Apart from the pictures, print the data below exactly as given.

___ Input records

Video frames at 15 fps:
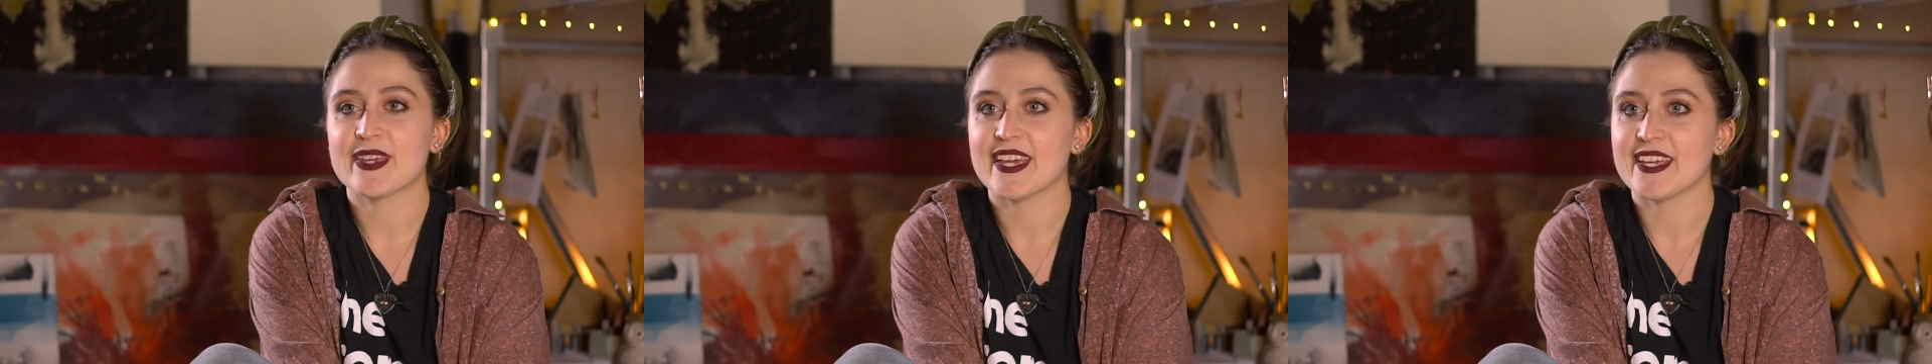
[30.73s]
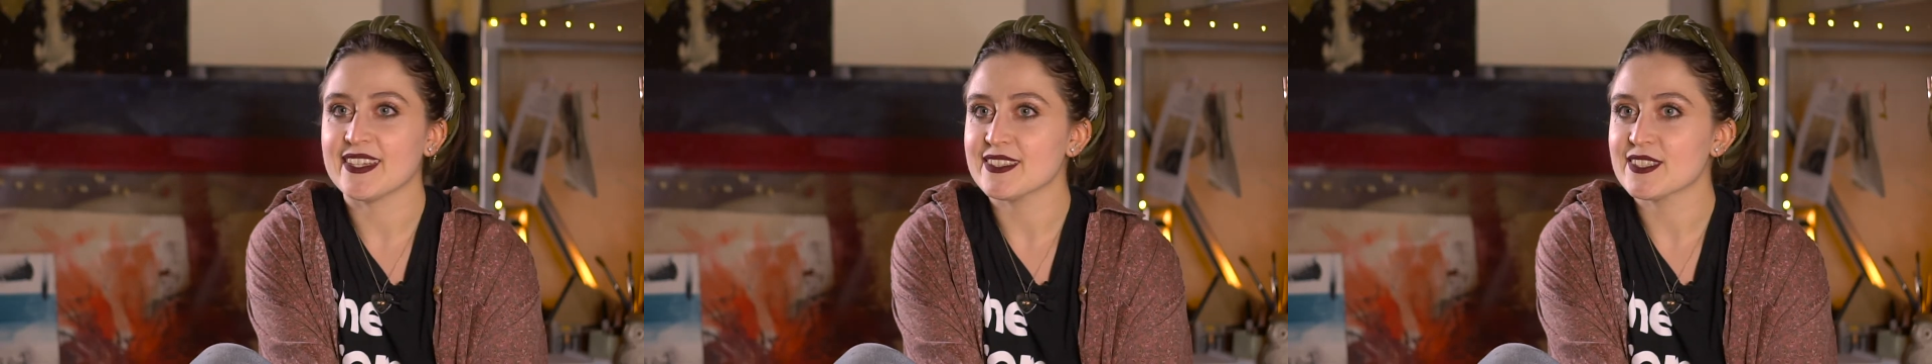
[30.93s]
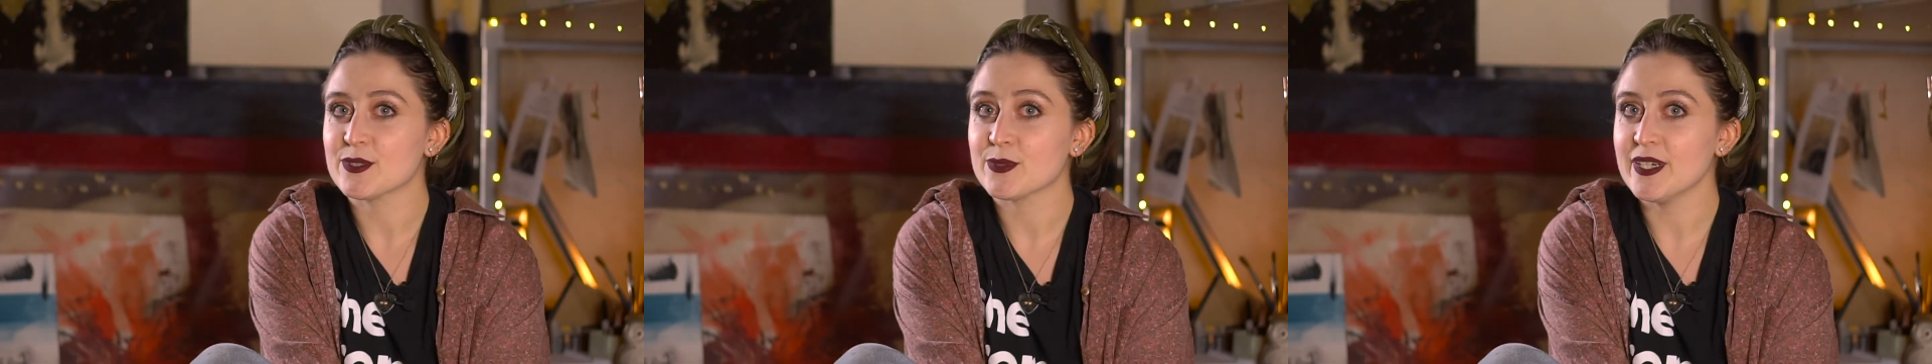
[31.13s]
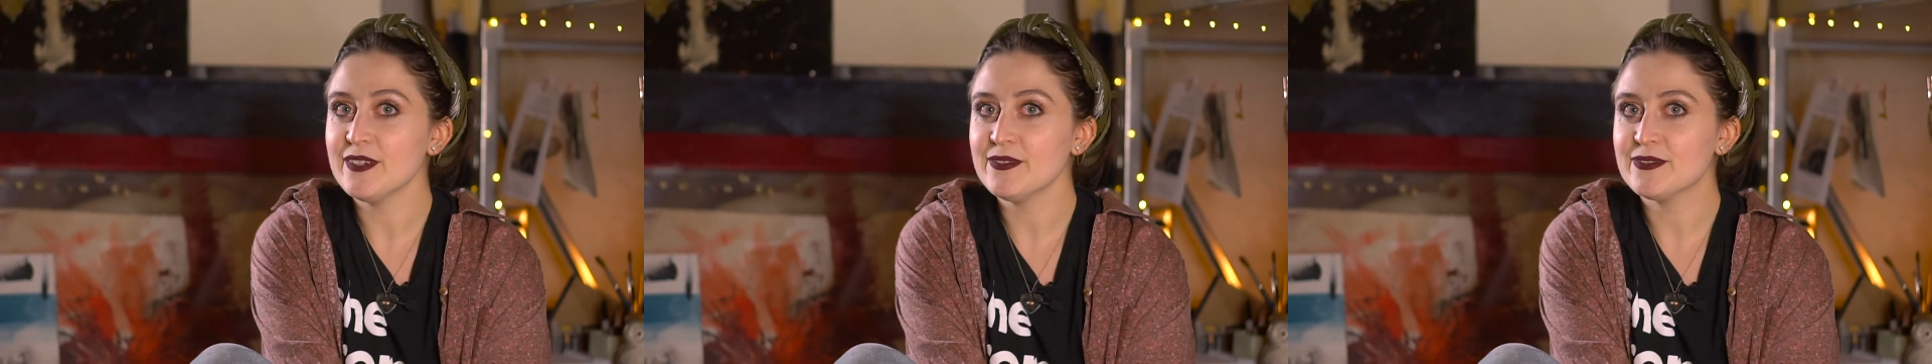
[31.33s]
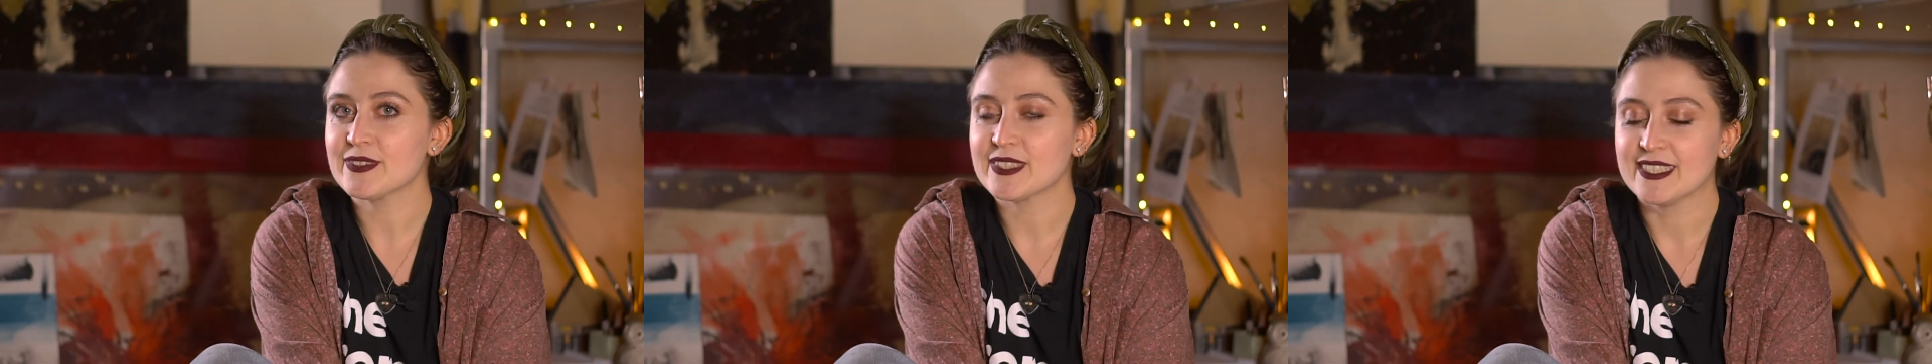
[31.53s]
Caitlyn
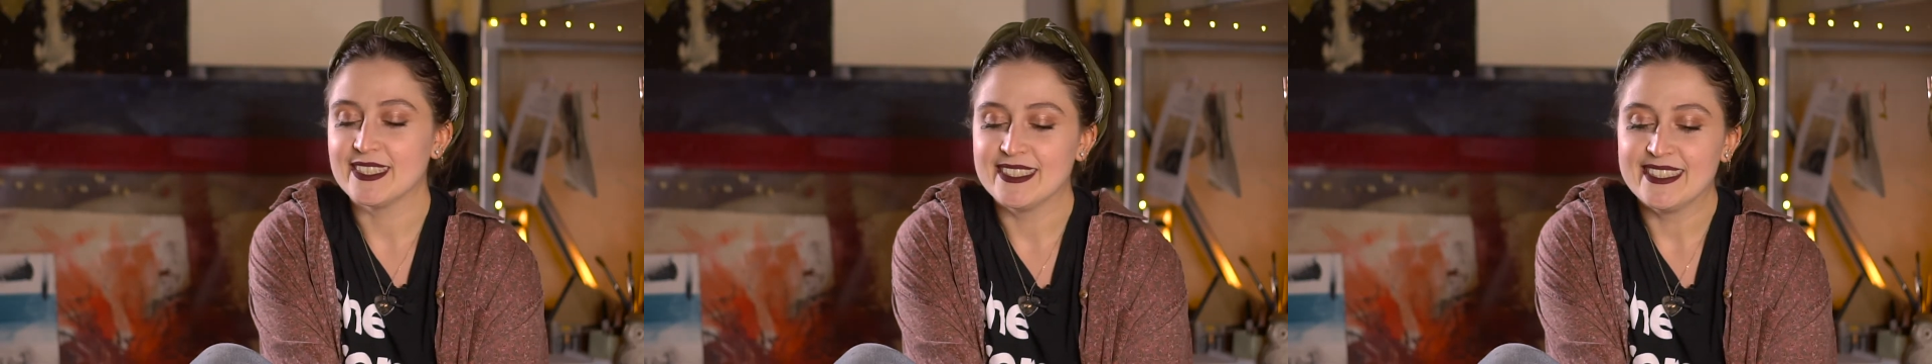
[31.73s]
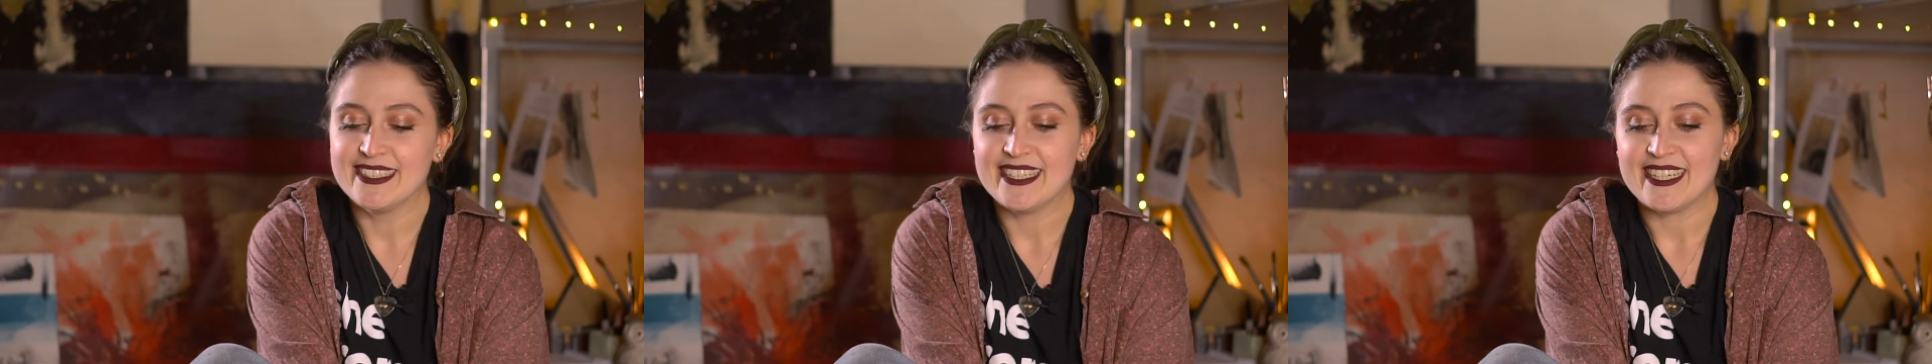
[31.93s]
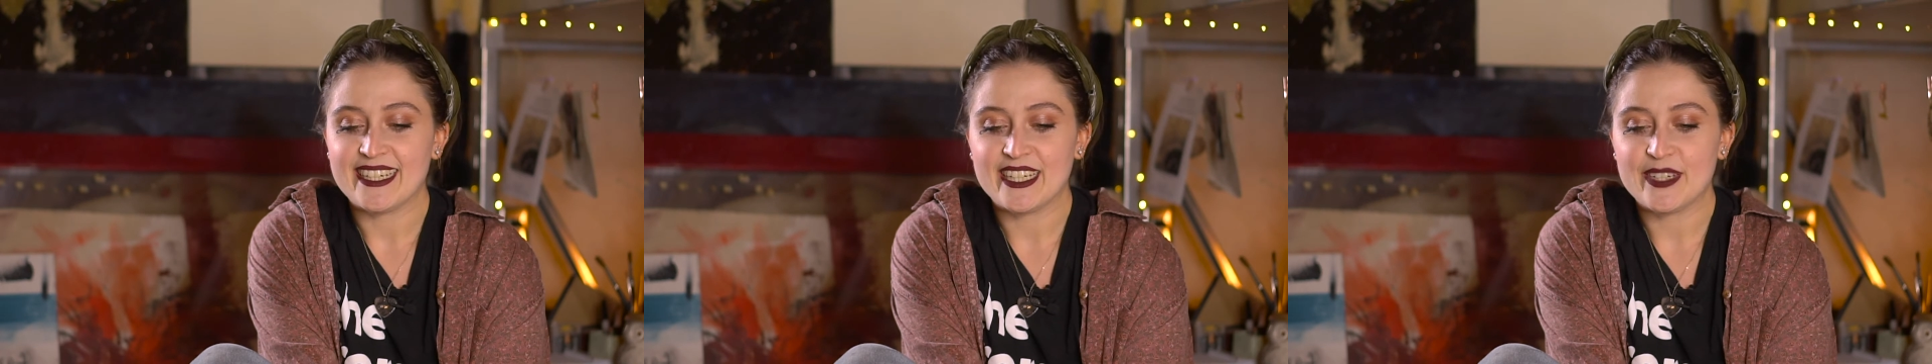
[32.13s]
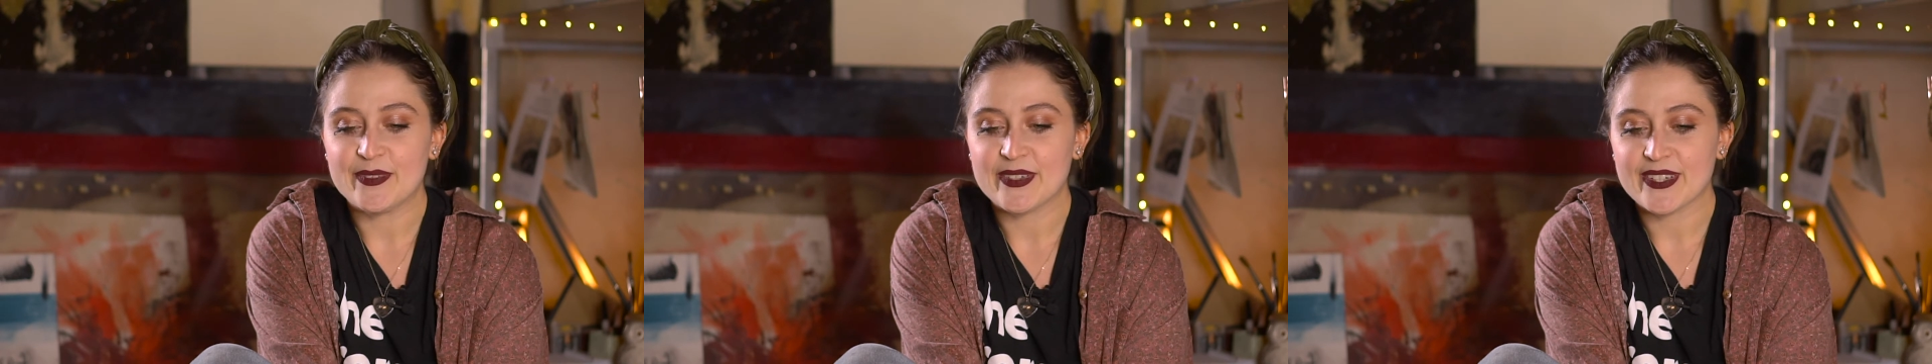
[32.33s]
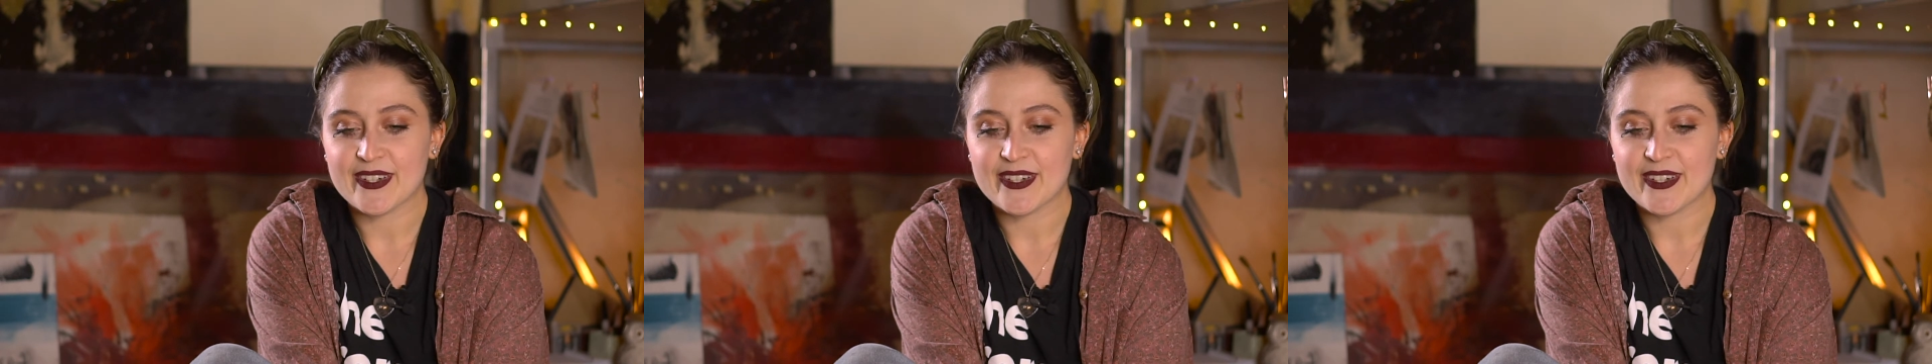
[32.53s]
Swift. I'm an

______

### Response
Video frames at 15 fps:
[30.73s]
[30.93s]
[31.13s]
[31.33s]
[31.53s]
Caitlyn
[31.73s]
[31.93s]
[32.13s]
[32.33s]
[32.53s]
Swift. I'm an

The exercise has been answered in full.